DIRECTIONS FOR THIS TASK: Every line of the listing belongs in your answer exactly as written; the images do not.
(RECORDS FOR THE EXERCISE Opens)
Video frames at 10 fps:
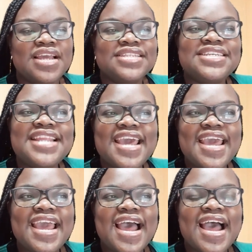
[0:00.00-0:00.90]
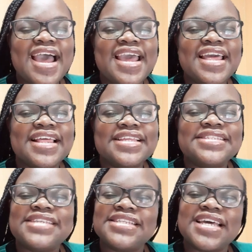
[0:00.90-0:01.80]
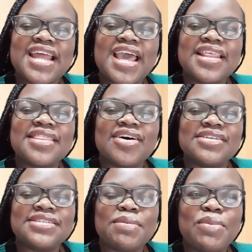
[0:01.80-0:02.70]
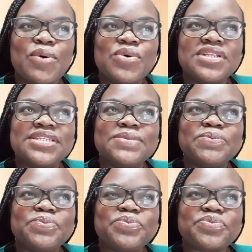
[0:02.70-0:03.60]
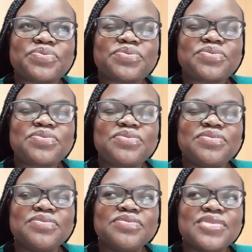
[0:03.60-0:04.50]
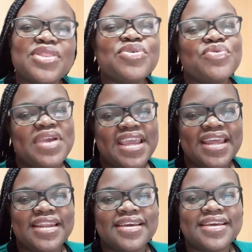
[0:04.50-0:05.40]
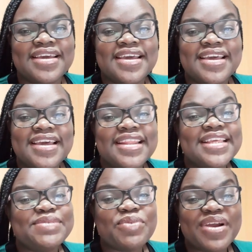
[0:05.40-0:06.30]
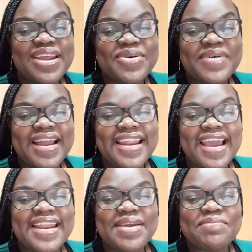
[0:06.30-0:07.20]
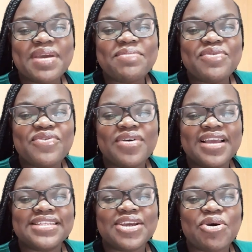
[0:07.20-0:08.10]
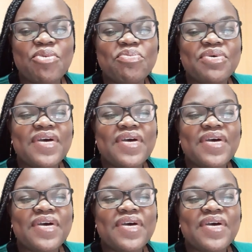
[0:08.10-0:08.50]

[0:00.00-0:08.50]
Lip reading: Today I sat and I thought about the rain. This morning while lying in bed before getting up,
(RECORDS FOR THE EXERCISE Closes)
EXERCISE OUTPUT:
Video frames at 10 fps:
[0:00.00-0:00.90]
[0:00.90-0:01.80]
[0:01.80-0:02.70]
[0:02.70-0:03.60]
[0:03.60-0:04.50]
[0:04.50-0:05.40]
[0:05.40-0:06.30]
[0:06.30-0:07.20]
[0:07.20-0:08.10]
[0:08.10-0:08.50]

[0:00.00-0:08.50]
Lip reading: Today I sat and I thought about the rain. This morning while lying in bed before getting up,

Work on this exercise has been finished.